What you are asked to do
All of the data beneath this instruction is to be transcribed word for word.

Data section
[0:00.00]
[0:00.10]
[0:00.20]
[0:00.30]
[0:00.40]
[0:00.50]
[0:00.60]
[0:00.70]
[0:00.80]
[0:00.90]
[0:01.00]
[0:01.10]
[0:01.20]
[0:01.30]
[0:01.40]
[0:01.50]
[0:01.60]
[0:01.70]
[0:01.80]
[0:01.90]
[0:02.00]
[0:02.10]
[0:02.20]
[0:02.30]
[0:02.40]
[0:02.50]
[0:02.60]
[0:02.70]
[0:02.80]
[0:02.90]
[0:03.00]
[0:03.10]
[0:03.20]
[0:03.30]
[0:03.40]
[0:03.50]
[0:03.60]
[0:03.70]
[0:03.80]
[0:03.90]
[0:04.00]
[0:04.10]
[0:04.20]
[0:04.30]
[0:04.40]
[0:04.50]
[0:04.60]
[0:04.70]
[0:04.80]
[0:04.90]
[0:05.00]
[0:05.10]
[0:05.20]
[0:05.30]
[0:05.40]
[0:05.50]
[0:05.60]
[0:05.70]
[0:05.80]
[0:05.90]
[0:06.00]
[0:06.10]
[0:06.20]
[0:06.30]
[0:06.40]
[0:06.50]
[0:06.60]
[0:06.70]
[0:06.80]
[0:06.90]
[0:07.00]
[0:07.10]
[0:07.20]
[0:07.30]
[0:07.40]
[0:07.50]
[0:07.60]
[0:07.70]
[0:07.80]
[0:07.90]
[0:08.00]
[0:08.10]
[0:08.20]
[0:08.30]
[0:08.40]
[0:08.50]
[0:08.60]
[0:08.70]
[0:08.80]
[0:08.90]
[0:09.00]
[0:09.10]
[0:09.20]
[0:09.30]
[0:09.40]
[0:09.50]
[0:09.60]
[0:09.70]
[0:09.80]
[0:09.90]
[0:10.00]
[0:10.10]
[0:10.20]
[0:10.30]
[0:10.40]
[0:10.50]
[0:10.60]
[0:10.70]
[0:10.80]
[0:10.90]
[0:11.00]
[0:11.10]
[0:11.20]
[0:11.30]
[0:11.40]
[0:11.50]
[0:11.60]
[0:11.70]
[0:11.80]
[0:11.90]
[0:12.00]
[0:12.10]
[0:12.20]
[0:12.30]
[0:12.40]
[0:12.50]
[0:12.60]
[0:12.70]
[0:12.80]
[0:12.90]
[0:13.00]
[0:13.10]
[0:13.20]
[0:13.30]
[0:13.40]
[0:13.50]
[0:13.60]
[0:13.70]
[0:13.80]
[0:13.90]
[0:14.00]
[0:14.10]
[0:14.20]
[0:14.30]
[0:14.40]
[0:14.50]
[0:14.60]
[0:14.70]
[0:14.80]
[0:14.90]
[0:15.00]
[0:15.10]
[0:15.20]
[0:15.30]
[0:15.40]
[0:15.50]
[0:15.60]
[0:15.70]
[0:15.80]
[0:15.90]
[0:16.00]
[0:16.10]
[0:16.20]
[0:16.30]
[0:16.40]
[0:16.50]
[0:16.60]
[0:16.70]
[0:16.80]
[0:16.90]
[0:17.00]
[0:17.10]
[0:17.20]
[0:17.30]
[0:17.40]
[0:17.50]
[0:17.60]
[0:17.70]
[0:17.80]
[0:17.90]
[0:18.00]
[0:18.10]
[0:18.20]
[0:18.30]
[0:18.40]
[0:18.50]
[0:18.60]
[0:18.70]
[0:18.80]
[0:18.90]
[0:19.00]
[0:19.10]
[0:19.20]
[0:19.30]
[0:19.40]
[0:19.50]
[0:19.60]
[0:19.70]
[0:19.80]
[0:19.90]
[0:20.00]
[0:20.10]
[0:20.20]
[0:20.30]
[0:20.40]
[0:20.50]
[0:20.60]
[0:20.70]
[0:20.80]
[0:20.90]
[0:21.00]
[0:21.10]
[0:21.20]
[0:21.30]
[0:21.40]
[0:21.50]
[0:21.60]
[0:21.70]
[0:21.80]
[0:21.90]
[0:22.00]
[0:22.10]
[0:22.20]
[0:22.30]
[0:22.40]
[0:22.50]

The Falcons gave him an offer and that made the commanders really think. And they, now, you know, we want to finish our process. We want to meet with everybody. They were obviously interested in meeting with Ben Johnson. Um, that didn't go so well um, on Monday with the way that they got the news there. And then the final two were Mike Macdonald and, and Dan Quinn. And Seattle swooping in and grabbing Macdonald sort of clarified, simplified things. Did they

Response to the exercise
[0:00.00]
[0:00.10]
[0:00.20]
[0:00.30]
[0:00.40]
[0:00.50]
[0:00.60]
[0:00.70]
[0:00.80]
[0:00.90]
[0:01.00]
[0:01.10]
[0:01.20]
[0:01.30]
[0:01.40]
[0:01.50]
[0:01.60]
[0:01.70]
[0:01.80]
[0:01.90]
[0:02.00]
[0:02.10]
[0:02.20]
[0:02.30]
[0:02.40]
[0:02.50]
[0:02.60]
[0:02.70]
[0:02.80]
[0:02.90]
[0:03.00]
[0:03.10]
[0:03.20]
[0:03.30]
[0:03.40]
[0:03.50]
[0:03.60]
[0:03.70]
[0:03.80]
[0:03.90]
[0:04.00]
[0:04.10]
[0:04.20]
[0:04.30]
[0:04.40]
[0:04.50]
[0:04.60]
[0:04.70]
[0:04.80]
[0:04.90]
[0:05.00]
[0:05.10]
[0:05.20]
[0:05.30]
[0:05.40]
[0:05.50]
[0:05.60]
[0:05.70]
[0:05.80]
[0:05.90]
[0:06.00]
[0:06.10]
[0:06.20]
[0:06.30]
[0:06.40]
[0:06.50]
[0:06.60]
[0:06.70]
[0:06.80]
[0:06.90]
[0:07.00]
[0:07.10]
[0:07.20]
[0:07.30]
[0:07.40]
[0:07.50]
[0:07.60]
[0:07.70]
[0:07.80]
[0:07.90]
[0:08.00]
[0:08.10]
[0:08.20]
[0:08.30]
[0:08.40]
[0:08.50]
[0:08.60]
[0:08.70]
[0:08.80]
[0:08.90]
[0:09.00]
[0:09.10]
[0:09.20]
[0:09.30]
[0:09.40]
[0:09.50]
[0:09.60]
[0:09.70]
[0:09.80]
[0:09.90]
[0:10.00]
[0:10.10]
[0:10.20]
[0:10.30]
[0:10.40]
[0:10.50]
[0:10.60]
[0:10.70]
[0:10.80]
[0:10.90]
[0:11.00]
[0:11.10]
[0:11.20]
[0:11.30]
[0:11.40]
[0:11.50]
[0:11.60]
[0:11.70]
[0:11.80]
[0:11.90]
[0:12.00]
[0:12.10]
[0:12.20]
[0:12.30]
[0:12.40]
[0:12.50]
[0:12.60]
[0:12.70]
[0:12.80]
[0:12.90]
[0:13.00]
[0:13.10]
[0:13.20]
[0:13.30]
[0:13.40]
[0:13.50]
[0:13.60]
[0:13.70]
[0:13.80]
[0:13.90]
[0:14.00]
[0:14.10]
[0:14.20]
[0:14.30]
[0:14.40]
[0:14.50]
[0:14.60]
[0:14.70]
[0:14.80]
[0:14.90]
[0:15.00]
[0:15.10]
[0:15.20]
[0:15.30]
[0:15.40]
[0:15.50]
[0:15.60]
[0:15.70]
[0:15.80]
[0:15.90]
[0:16.00]
[0:16.10]
[0:16.20]
[0:16.30]
[0:16.40]
[0:16.50]
[0:16.60]
[0:16.70]
[0:16.80]
[0:16.90]
[0:17.00]
[0:17.10]
[0:17.20]
[0:17.30]
[0:17.40]
[0:17.50]
[0:17.60]
[0:17.70]
[0:17.80]
[0:17.90]
[0:18.00]
[0:18.10]
[0:18.20]
[0:18.30]
[0:18.40]
[0:18.50]
[0:18.60]
[0:18.70]
[0:18.80]
[0:18.90]
[0:19.00]
[0:19.10]
[0:19.20]
[0:19.30]
[0:19.40]
[0:19.50]
[0:19.60]
[0:19.70]
[0:19.80]
[0:19.90]
[0:20.00]
[0:20.10]
[0:20.20]
[0:20.30]
[0:20.40]
[0:20.50]
[0:20.60]
[0:20.70]
[0:20.80]
[0:20.90]
[0:21.00]
[0:21.10]
[0:21.20]
[0:21.30]
[0:21.40]
[0:21.50]
[0:21.60]
[0:21.70]
[0:21.80]
[0:21.90]
[0:22.00]
[0:22.10]
[0:22.20]
[0:22.30]
[0:22.40]
[0:22.50]

The Falcons gave him an offer and that made the commanders really think. And they, now, you know, we want to finish our process. We want to meet with everybody. They were obviously interested in meeting with Ben Johnson. Um, that didn't go so well um, on Monday with the way that they got the news there. And then the final two were Mike Macdonald and, and Dan Quinn. And Seattle swooping in and grabbing Macdonald sort of clarified, simplified things. Did they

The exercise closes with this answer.